Sanatın amacı kime dokunur? Göz göze geldiği kitleye mi, yoksa yaratıcının kendi iç dünyasına mı? Pablo Picasso’nun ünlü hikâyesi, bu sorunun yankısını taşıyan bir yaşam felsefesine dönüşmüştür. Onun “Ben resimlerimi tavuklar için yapmıyorum.” sözü, yalnızca bir sanat savunusu değil, insanın kendi yaratıcı özünü koruma manifestosudur.
Yaratıcı drama tam da bu düşüncenin sahneye yansıyan biçimidir. Bir bireyin iç dünyasında başlayan, bedene, sese, harekete dönüşen bir anlatım. Dışarıdan bakan biri, o hareketin anlamını hemen kavrayamayabilir. Tıpkı Picasso’nun soyut çizgilerini anlamakta zorlanan izleyici gibi. Fakat yaratıcı süreçte amaç, izleyenlerin beğenisini kazanmak değil, insanın kendisinde bir uyanış yaratmaktır.
Picasso, sanatın sınırlarını yıkarak gerçekliğin ötesine geçti. Onun fırçası, gördüğünü değil, hissettiğini anlatmak için vardı. Her çizgi, içsel bir diyalogdu. Her renk, duyguların diliydi. Yaratıcı drama da aynı nefesi taşır. Sahnedeki kişi, izlenmek için değil, varlığını ifade etmek için oradadır. Bir hareketin, bir suskunluğun, bir bakışın içinde bile bir anlam gizlidir. İşte sanatın özü budur. Kısaca anlatmanın değil, var olmanın cesaretidir.
Picasso’nun sözündeki derinlik, insanın kendine sadık kalma çağrısıdır. Yaratıcı süreç, onay arayışına yenildiğinde, özgünlüğünü kaybeder. Oysa gerçek yaratıcılık, anlaşılmama riskini göze almaktır. Yaratıcı drama bu gerçeği sahneye taşır. Katılımcı seyirci için değil, özgür iradesiyle kendi içindeki “ben” için oynar. Çünkü sanat, bir aynadır. Başkalarına değil, insanın özüne tutulur.
Picasso’nun tavrında bir özgürlük vardır. Beğenilme zorunluluğuna karşı koyan bir sanat anlayışı. Yaratıcı drama da benzer bir özgürlüğü savunur. Katılımcı, hata yapma korkusunu geride bırakır, kendi hikâyesini sahnede yeniden kurar. Çünkü sanatın değeri, alkışta değil, samimiyettedir.

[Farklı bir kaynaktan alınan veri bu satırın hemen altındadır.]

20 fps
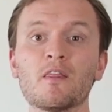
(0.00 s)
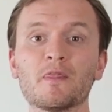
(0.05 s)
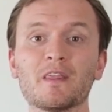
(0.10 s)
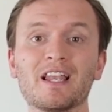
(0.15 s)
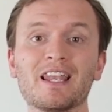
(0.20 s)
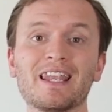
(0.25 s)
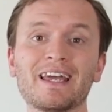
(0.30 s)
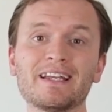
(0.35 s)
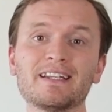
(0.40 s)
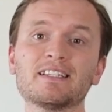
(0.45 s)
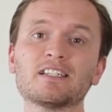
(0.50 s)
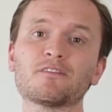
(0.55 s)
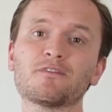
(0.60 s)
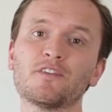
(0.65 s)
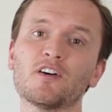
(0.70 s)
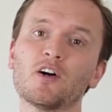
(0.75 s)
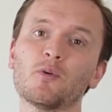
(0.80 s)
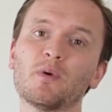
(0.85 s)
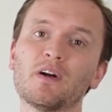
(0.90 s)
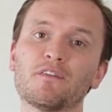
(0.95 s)
The latest
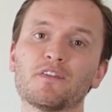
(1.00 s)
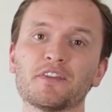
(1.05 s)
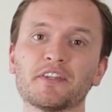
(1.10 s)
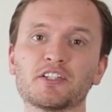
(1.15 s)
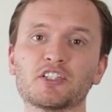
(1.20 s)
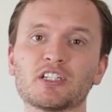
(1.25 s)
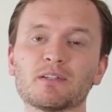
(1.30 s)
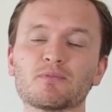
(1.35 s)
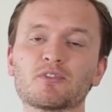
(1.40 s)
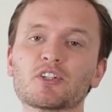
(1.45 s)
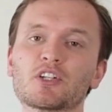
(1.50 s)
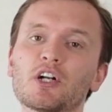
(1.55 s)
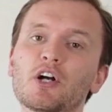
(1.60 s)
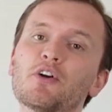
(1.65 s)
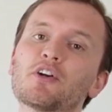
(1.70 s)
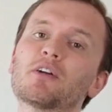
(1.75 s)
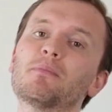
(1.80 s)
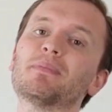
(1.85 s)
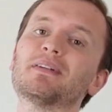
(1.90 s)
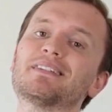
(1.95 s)
firmware for the chip to
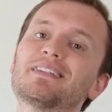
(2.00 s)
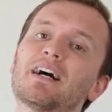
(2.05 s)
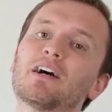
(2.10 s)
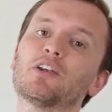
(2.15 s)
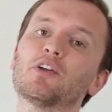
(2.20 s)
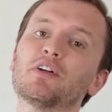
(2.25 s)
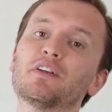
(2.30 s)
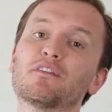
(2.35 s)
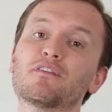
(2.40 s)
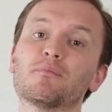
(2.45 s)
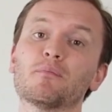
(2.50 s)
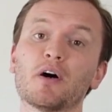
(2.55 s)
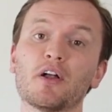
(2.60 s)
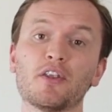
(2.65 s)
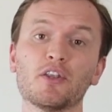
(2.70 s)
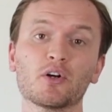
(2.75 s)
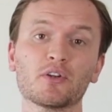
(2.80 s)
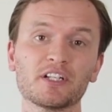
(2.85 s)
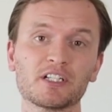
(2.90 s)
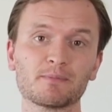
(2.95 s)
go can be downloaded from our
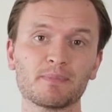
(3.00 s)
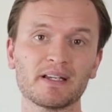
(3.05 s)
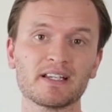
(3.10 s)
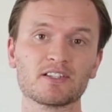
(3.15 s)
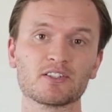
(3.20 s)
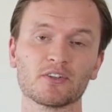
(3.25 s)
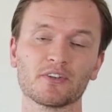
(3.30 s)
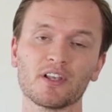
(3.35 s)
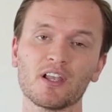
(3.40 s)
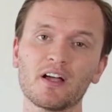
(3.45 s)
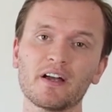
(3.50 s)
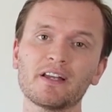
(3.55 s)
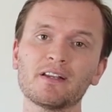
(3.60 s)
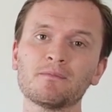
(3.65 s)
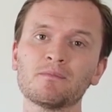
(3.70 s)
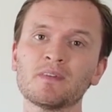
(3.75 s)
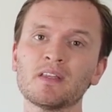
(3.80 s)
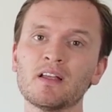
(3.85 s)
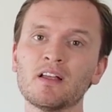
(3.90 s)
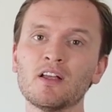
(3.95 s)
knowledge base
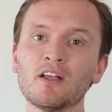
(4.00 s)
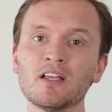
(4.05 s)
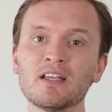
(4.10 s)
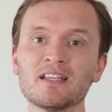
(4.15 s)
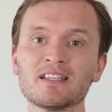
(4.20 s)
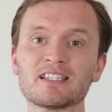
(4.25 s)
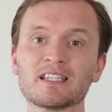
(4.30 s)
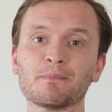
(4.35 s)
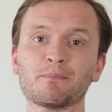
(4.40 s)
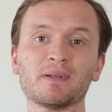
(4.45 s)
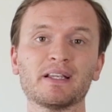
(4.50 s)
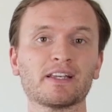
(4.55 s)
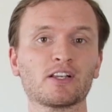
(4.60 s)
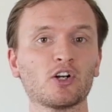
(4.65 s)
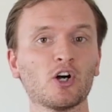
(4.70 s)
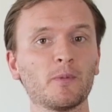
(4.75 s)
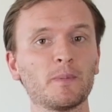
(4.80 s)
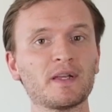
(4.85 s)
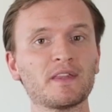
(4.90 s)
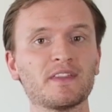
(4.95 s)
online. Simply
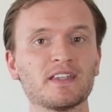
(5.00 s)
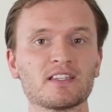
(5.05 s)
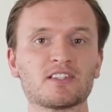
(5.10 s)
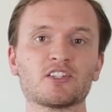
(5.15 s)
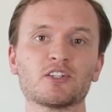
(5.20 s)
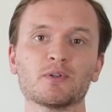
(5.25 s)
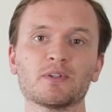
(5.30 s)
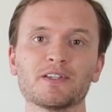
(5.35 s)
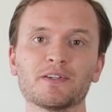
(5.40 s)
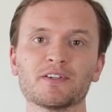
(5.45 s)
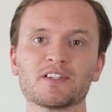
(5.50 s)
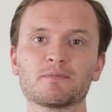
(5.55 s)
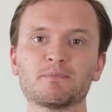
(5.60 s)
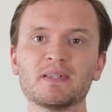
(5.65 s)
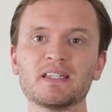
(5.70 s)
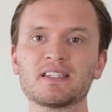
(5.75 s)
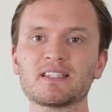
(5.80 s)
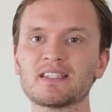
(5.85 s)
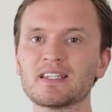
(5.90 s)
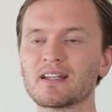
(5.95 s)
copy this to a
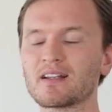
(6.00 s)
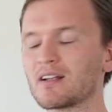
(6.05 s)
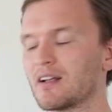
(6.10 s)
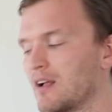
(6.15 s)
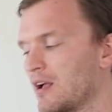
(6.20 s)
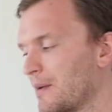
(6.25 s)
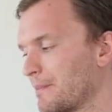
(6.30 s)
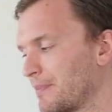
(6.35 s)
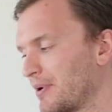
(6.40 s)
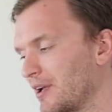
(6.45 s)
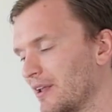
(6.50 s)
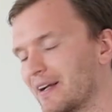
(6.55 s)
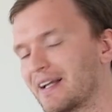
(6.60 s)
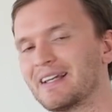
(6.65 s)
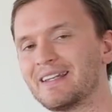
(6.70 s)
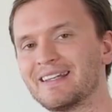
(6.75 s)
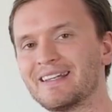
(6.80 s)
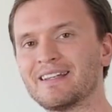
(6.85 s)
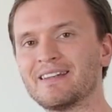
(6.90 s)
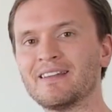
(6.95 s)
USB stick, plug
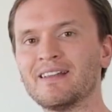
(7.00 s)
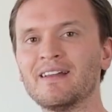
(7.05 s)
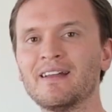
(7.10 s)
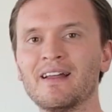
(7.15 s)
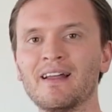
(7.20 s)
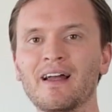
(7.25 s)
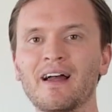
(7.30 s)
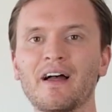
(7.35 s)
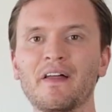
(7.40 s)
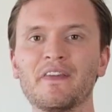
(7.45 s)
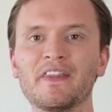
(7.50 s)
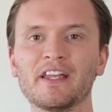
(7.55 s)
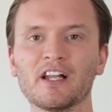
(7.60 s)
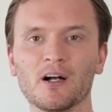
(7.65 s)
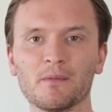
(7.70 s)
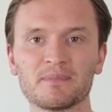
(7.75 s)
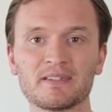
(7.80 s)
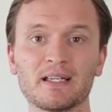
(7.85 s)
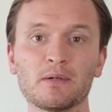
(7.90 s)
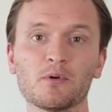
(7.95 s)
it in, and the
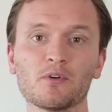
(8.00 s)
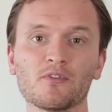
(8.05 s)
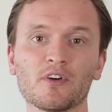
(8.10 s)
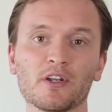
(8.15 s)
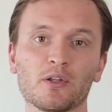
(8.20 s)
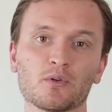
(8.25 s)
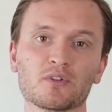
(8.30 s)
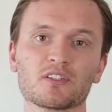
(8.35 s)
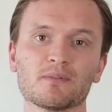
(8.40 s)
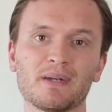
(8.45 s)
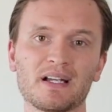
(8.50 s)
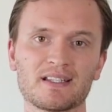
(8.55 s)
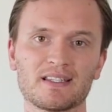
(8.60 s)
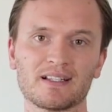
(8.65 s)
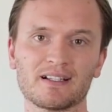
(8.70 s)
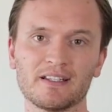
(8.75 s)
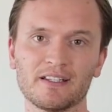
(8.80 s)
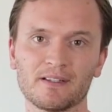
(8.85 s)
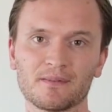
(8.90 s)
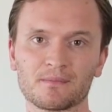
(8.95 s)
update will run
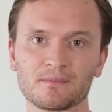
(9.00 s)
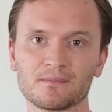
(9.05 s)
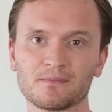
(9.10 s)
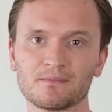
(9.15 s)
automatically.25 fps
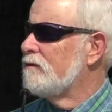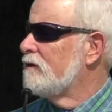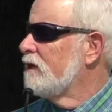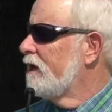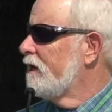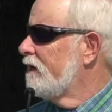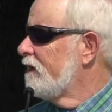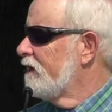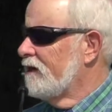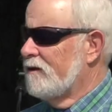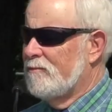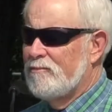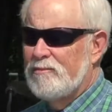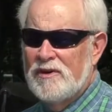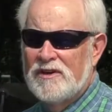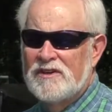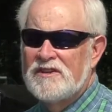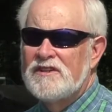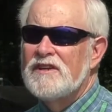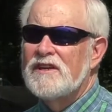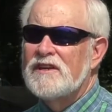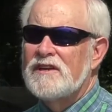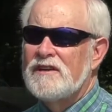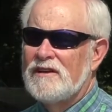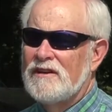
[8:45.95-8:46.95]
and in
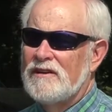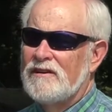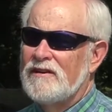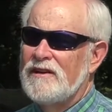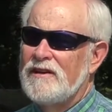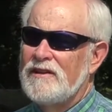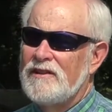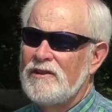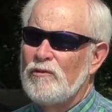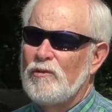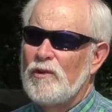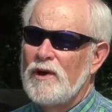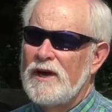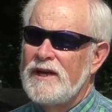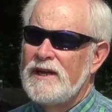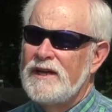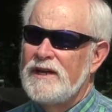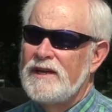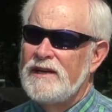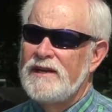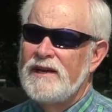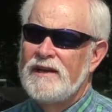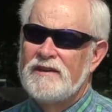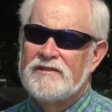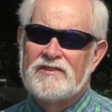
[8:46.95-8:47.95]
particular, in the way
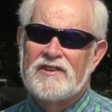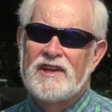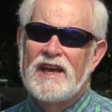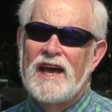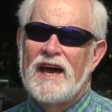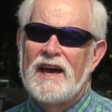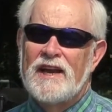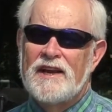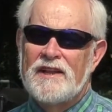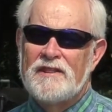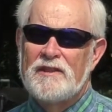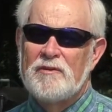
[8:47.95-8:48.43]
he has guided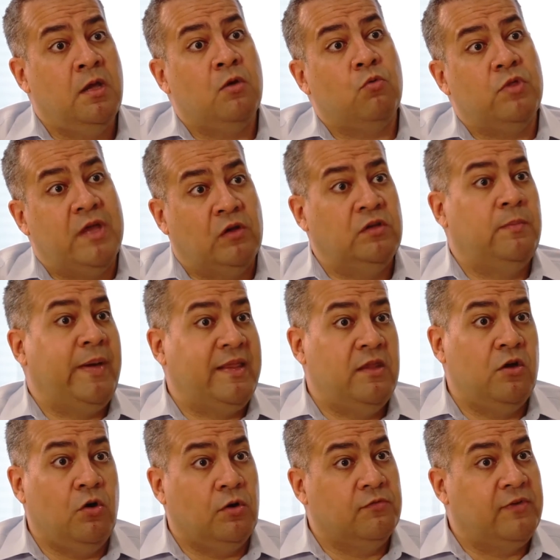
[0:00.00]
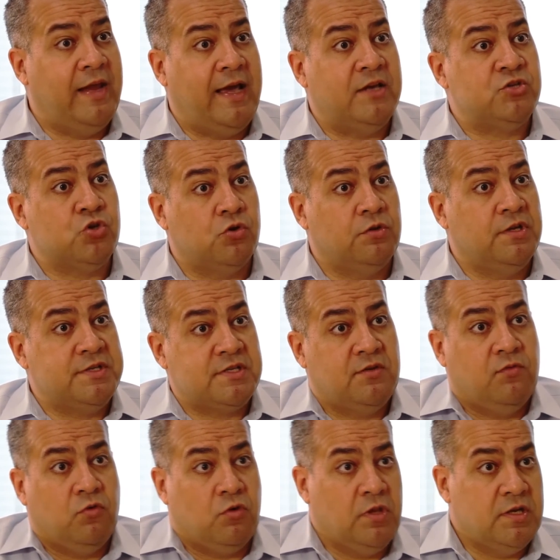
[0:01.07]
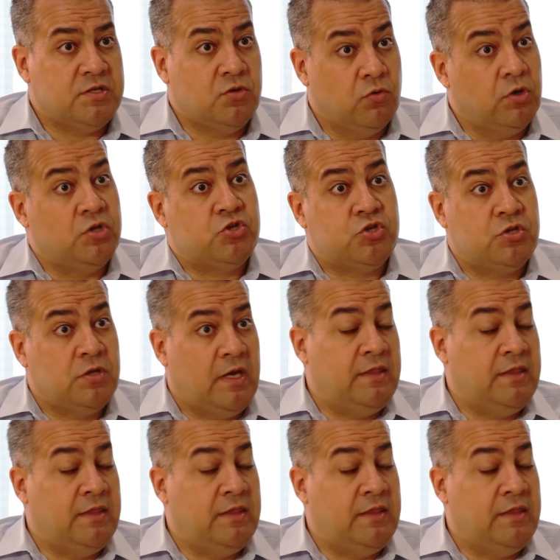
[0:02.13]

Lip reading: without depending on flash or disk for the storage.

“Ben resimlerimi tavuklar için yapmıyorum” derken Picasso, aslında her sanatçının, her insanın içindeki sesi dile getirir, “Kendim için yaratıyorum.” Bu cümle, yaratıcı dramada da yankılanır. İnsan, başkalarının gözünden değil, kendi içsel gözünden bakmayı öğrendiğinde, sahne bir ifade alanına dönüşür. Çünkü gerçek sanat, izlenmek için değil, dönüştürmek için yapılır.
Picasso’nun fırçası gibi, yaratıcı drama da insana aynı şeyi fısıldar, “Yarat, çünkü bu senin özün.”